Richard Wright appears on U.S. stamp
The achievements of author and former postal employee Richard Wright are being honored with a first-class postage stamp, the U.S. Postal Service has announced.
The late writer is best known for his works about racism in America, such as
Native Son and
Black Boy. He also worked for the Chicago Post Office from 1927-30 as a letter sorter. He died in 1960 at the age of 52.
A stamp featuring his image went on sale nationwide Thursday and was the 25th inductee into the Postal Service’s Literary Arts series.
Artwork for the 61-cent, first-class, 2-ounce stamp, created by Kadir Nelson of San Diego, features a portrait of Wright in front of snow-swept tenements on the South Side of Chicago, a scene that recalls the setting of
Native Son, the Postal Service said in a news release. Nelson’s portrait of Wright was based on a photograph taken around 1945. Carl T. Herrman of Carlsbad, Calif., was the stamp designer.
This nation experienced a historical event in our most recent presidential election, U.S. Postal Service Chicago District/Postmaster Gloria Tyson said in a statement.

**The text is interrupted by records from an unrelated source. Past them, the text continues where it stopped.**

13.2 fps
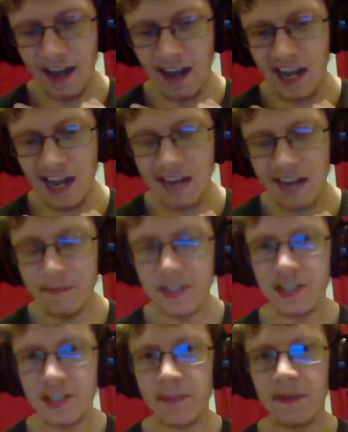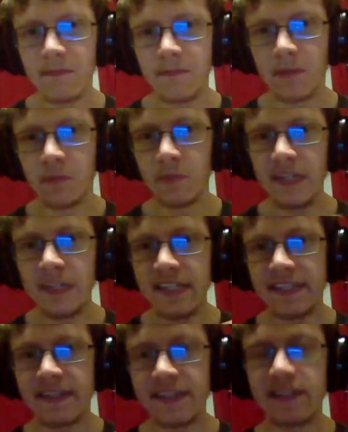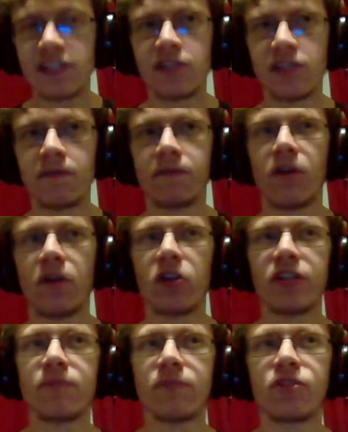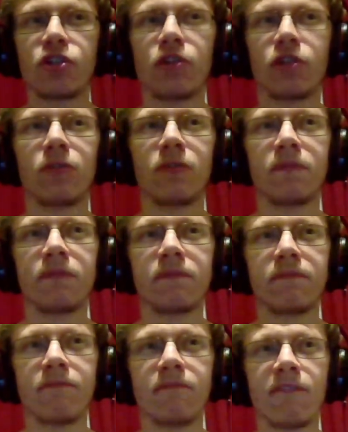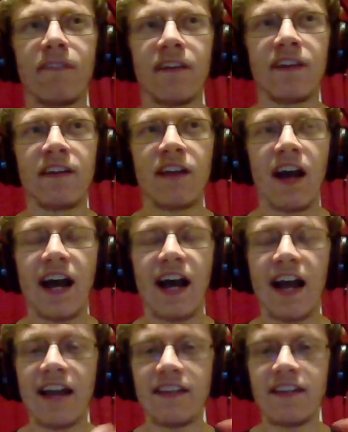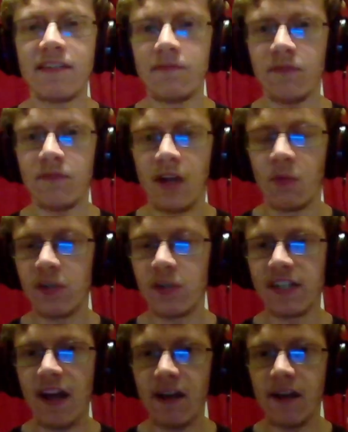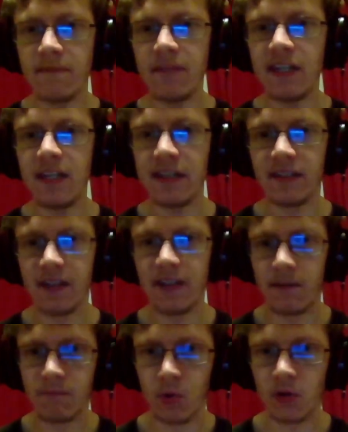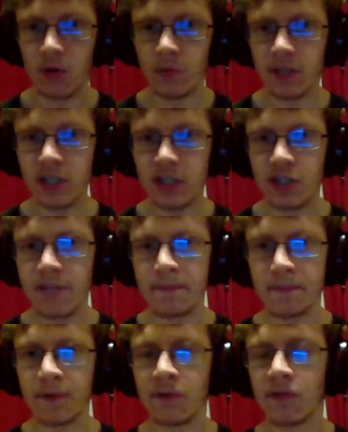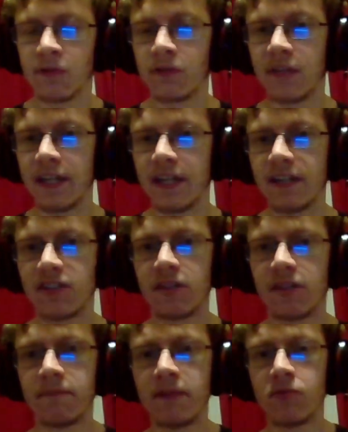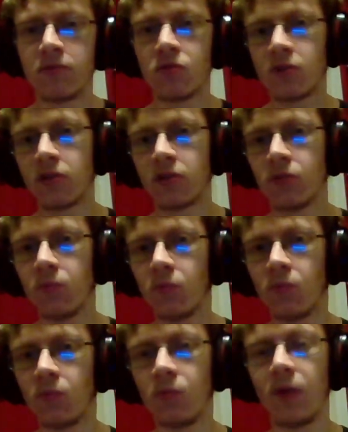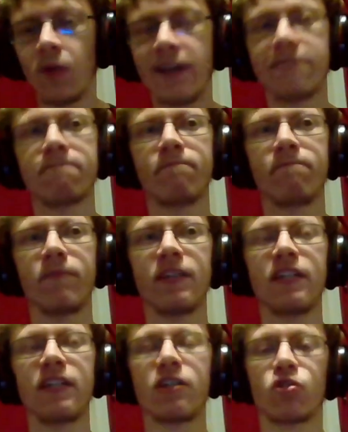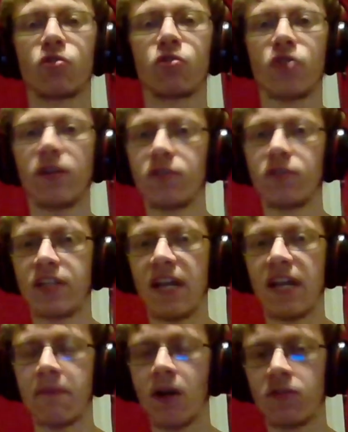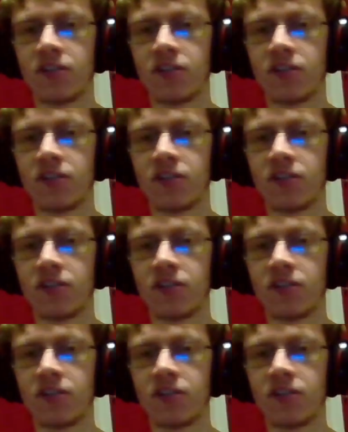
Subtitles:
I've been shipping Bumblebee since Volume 2. I was not immediately on board with the ship like some people were when the initial trailers came out.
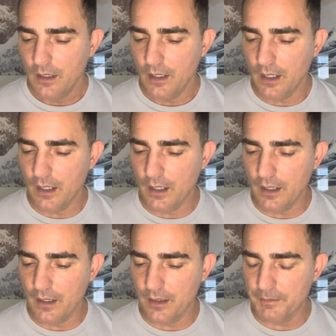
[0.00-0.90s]

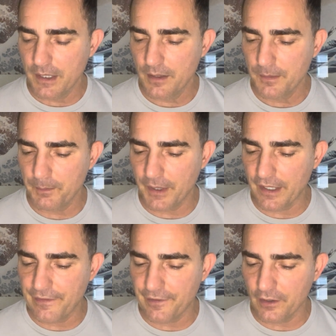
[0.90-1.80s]
but I
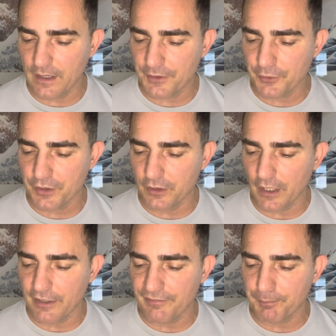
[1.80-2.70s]
feel like there's a
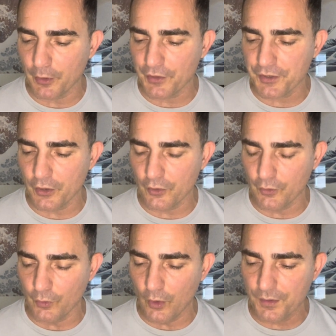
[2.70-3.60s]
lot of personal
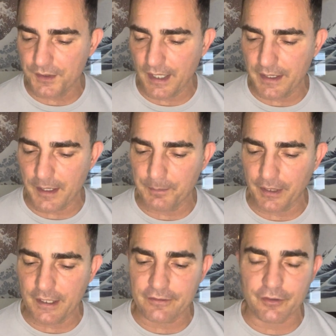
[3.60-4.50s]
growth taking
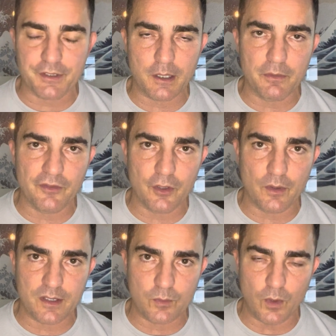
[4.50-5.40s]
place for some of you
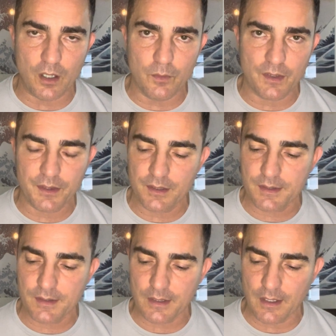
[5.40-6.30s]
as well with
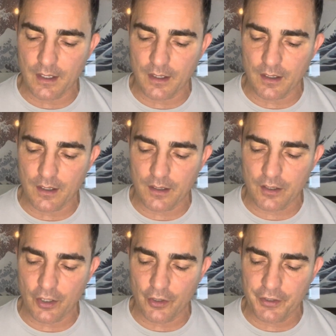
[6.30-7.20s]
this
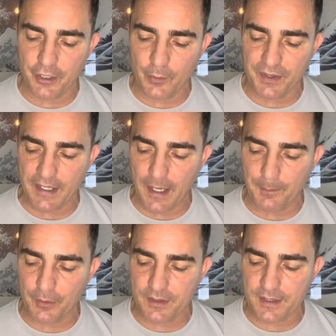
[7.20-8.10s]
card here, with the
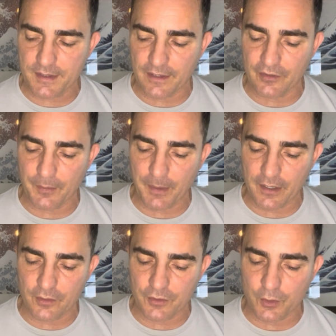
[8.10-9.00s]
Empress, the Seven of
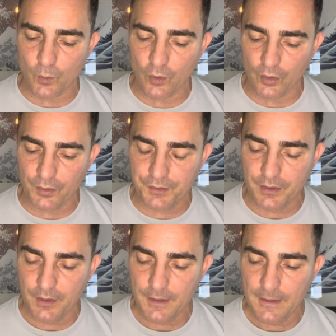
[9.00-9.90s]
Pentacles, the World.
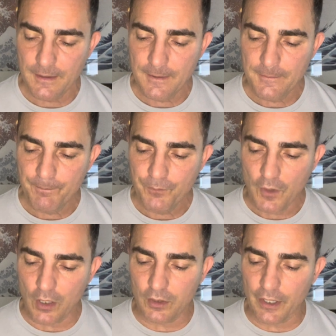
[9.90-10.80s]

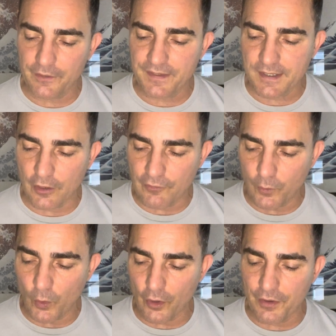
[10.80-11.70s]
A lot of
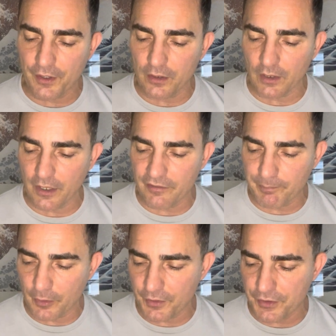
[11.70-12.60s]
self-worth, a lot of
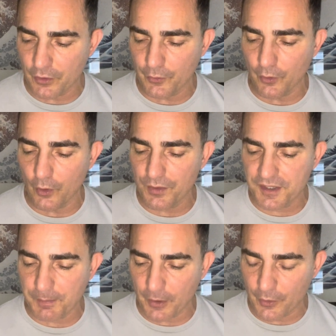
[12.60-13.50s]
personal growth,
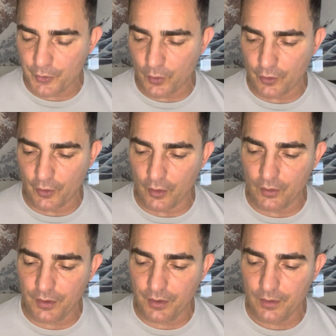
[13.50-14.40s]
spiritual
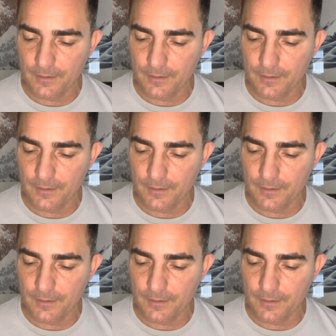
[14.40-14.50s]
growth.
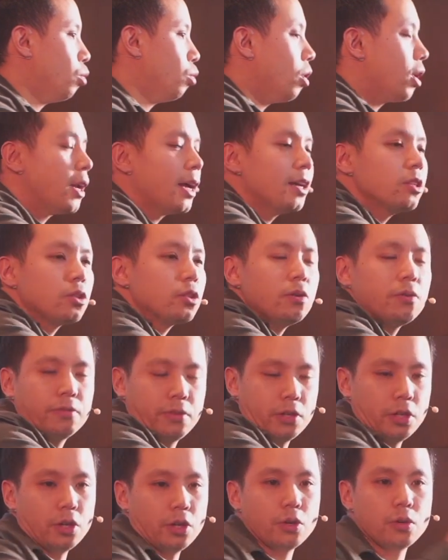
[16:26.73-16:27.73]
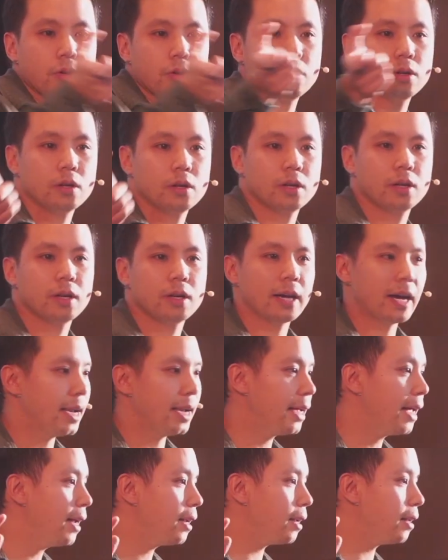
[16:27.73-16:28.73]
What can I do for you?
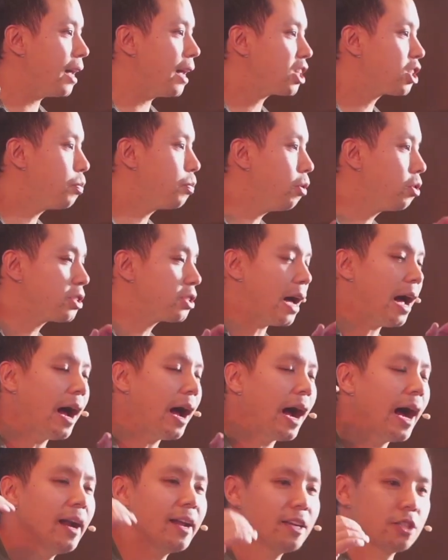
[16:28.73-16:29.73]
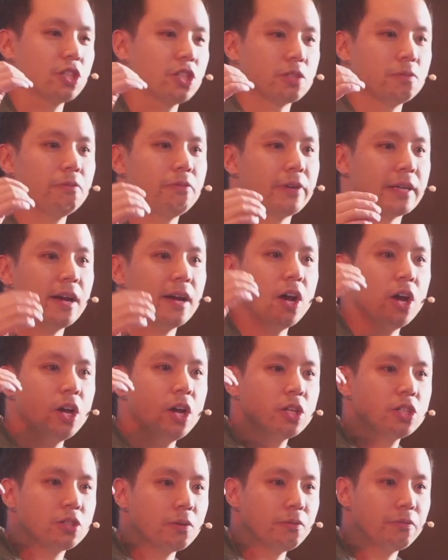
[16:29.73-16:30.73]
And again, that's supposed to highlight to something,
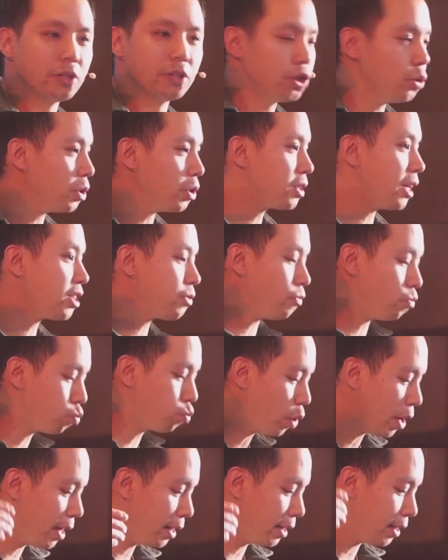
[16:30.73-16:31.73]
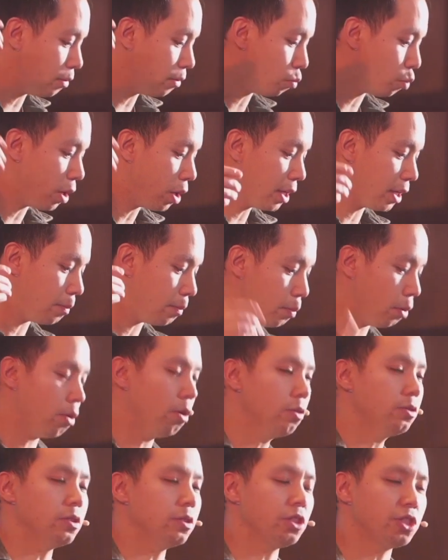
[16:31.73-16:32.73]
something to us that's really, really
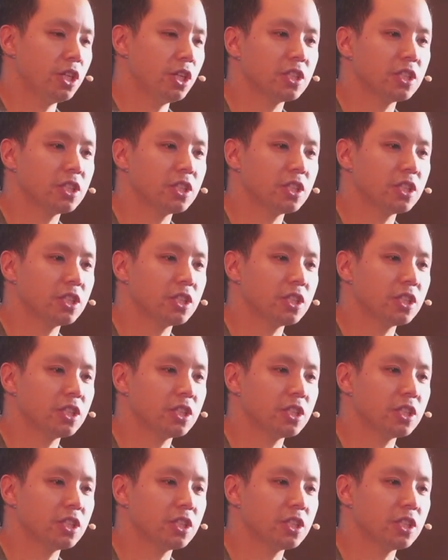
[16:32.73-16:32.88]
important.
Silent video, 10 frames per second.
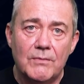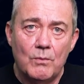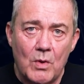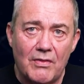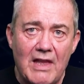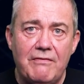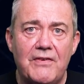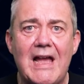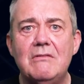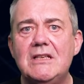What they
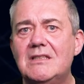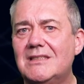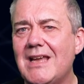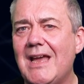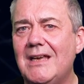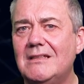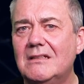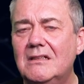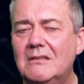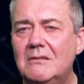found instead
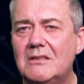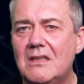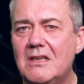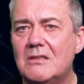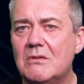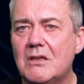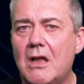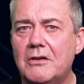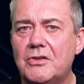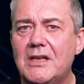was that this was a
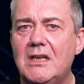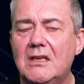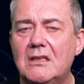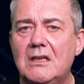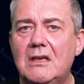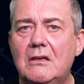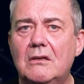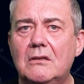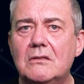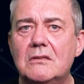lot trickier than it
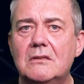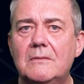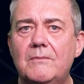looked.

It was an event Richard Wright helped to bring about with his often controversial writings; writings of a world view on humanity and politics that were far too forward-thinking for his own generation; writings full of anger, frustration and indignation stemming from his early life experiences being poor and black in America; writings that appealed to — and appalled — both whites and blacks; writings that eventually helped to direct a change in how America addressed and discussed race relations.